◆ Exercise description: Each line below must be set down exactly; omit any image you find.

━━━ Provided records

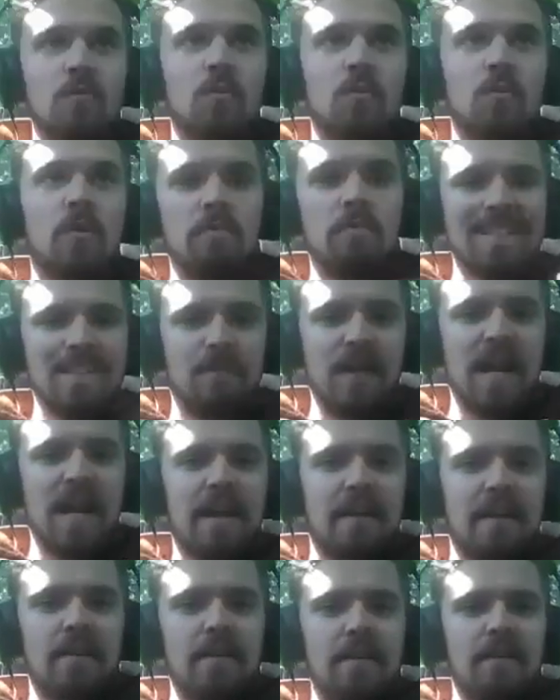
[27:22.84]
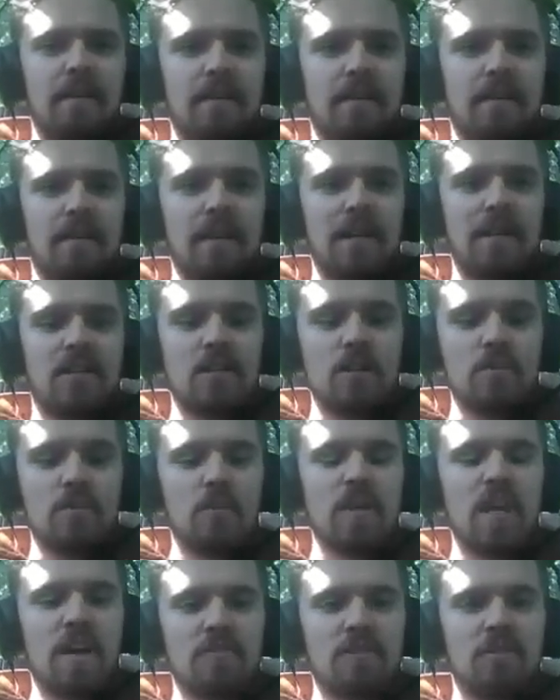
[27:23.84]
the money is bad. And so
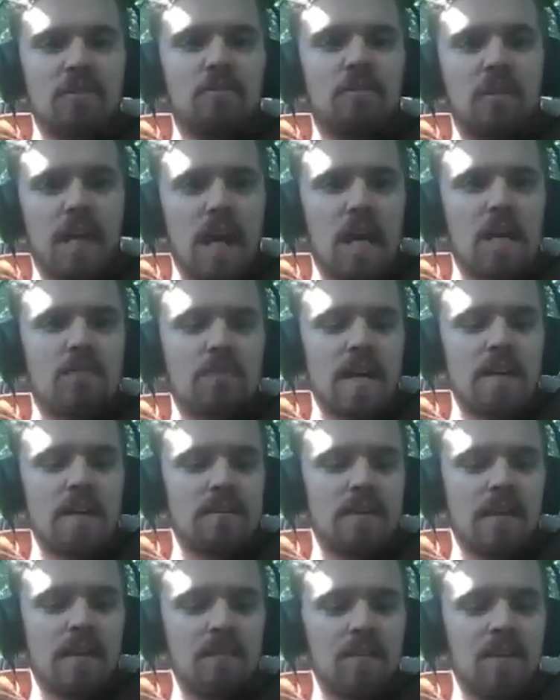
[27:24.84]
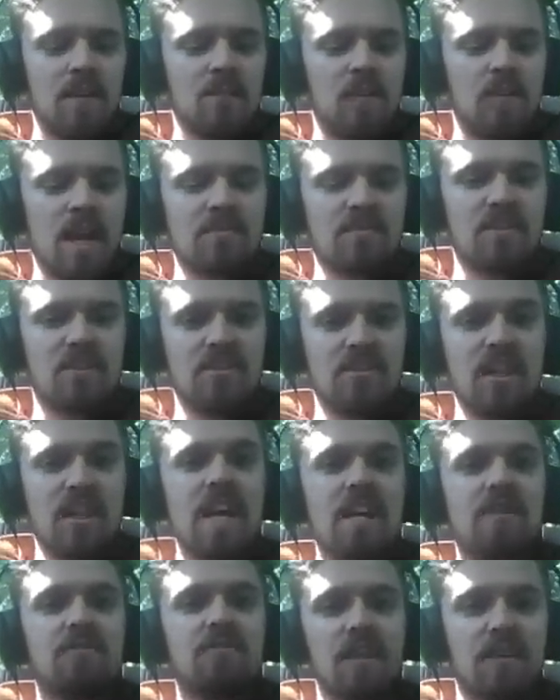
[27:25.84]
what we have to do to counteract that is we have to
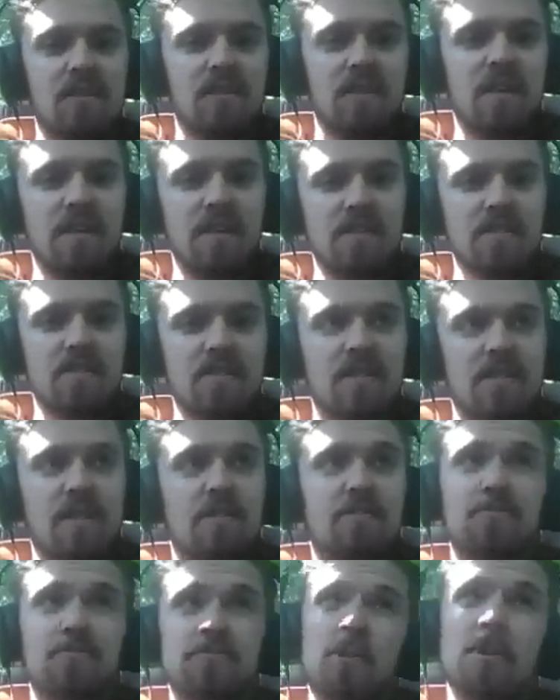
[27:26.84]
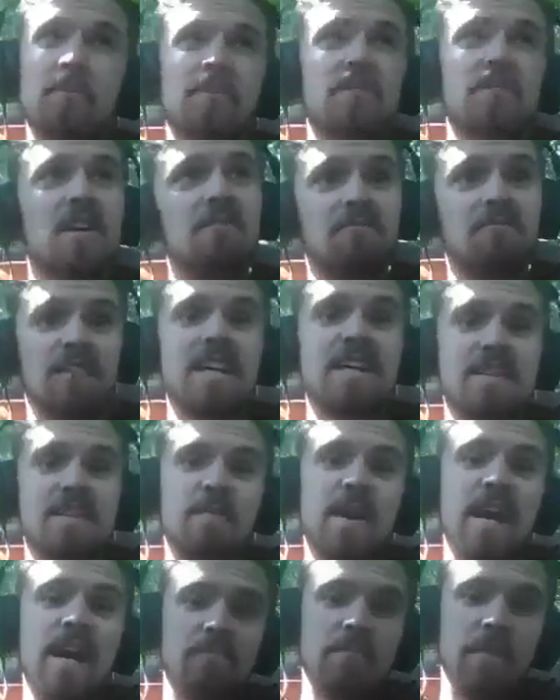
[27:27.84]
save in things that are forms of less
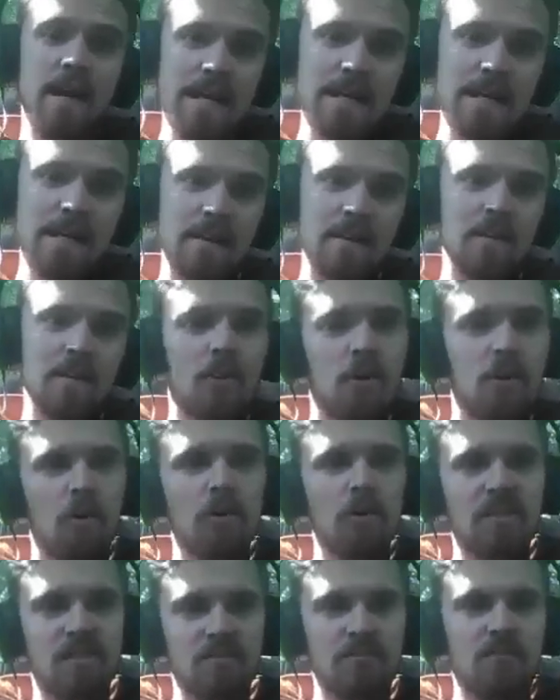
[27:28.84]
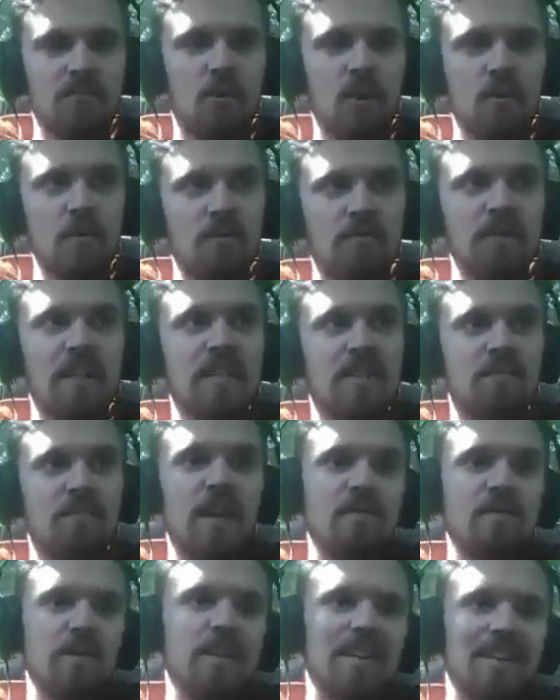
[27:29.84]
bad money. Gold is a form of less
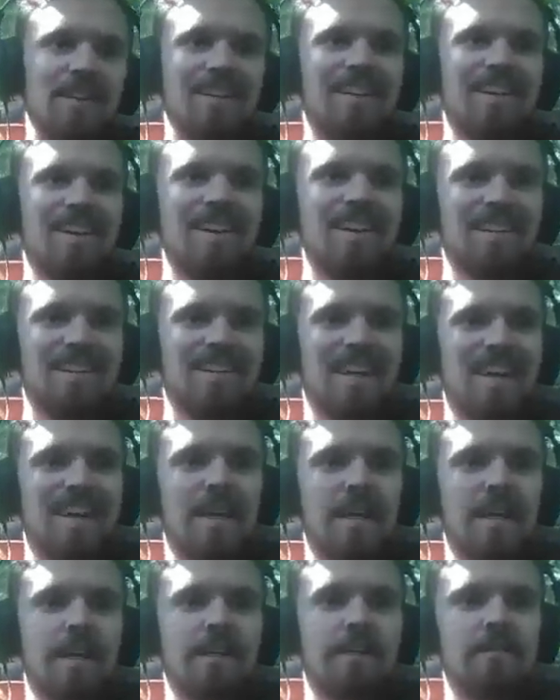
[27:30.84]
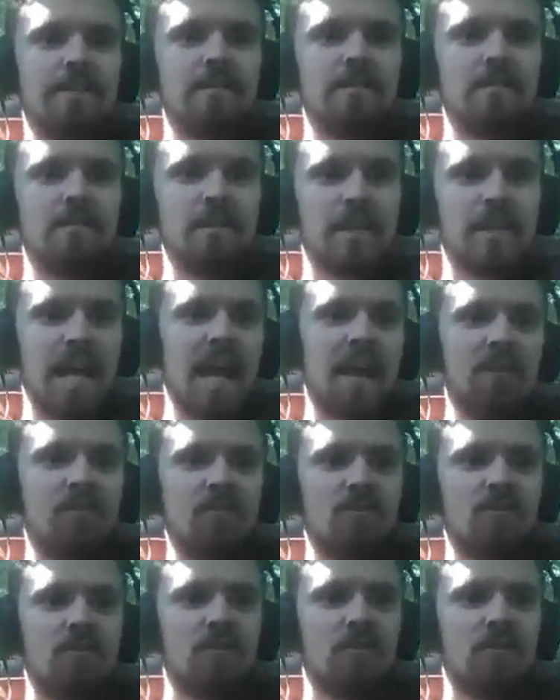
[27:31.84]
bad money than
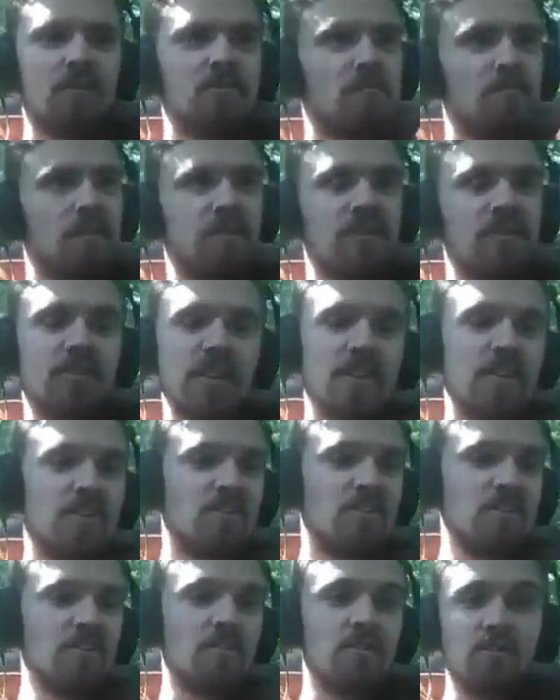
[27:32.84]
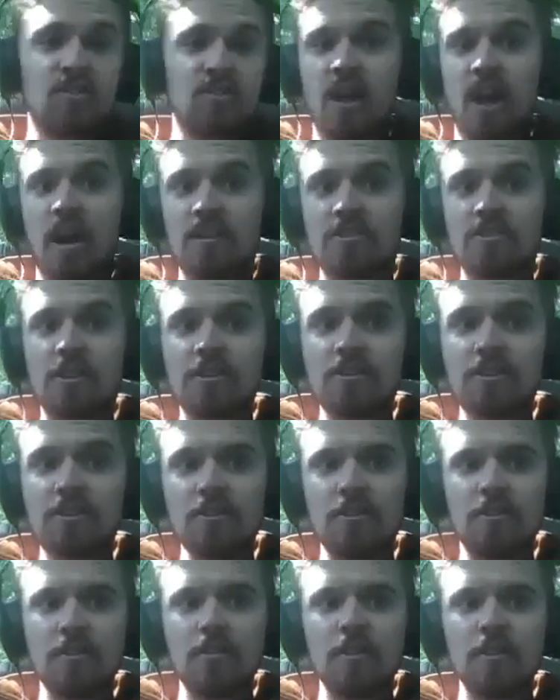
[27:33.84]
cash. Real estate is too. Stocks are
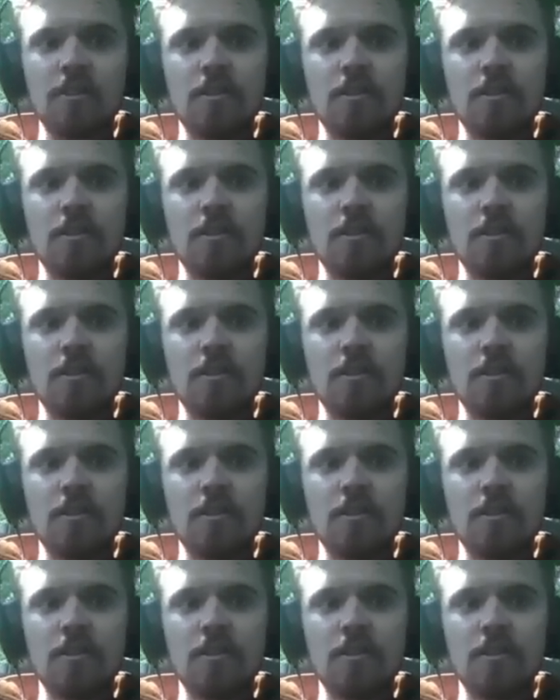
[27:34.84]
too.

━━━━━━

◆ Exercise solution:
[27:22.84]
[27:23.84]
the money is bad. And so
[27:24.84]
[27:25.84]
what we have to do to counteract that is we have to
[27:26.84]
[27:27.84]
save in things that are forms of less
[27:28.84]
[27:29.84]
bad money. Gold is a form of less
[27:30.84]
[27:31.84]
bad money than
[27:32.84]
[27:33.84]
cash. Real estate is too. Stocks are
[27:34.84]
too.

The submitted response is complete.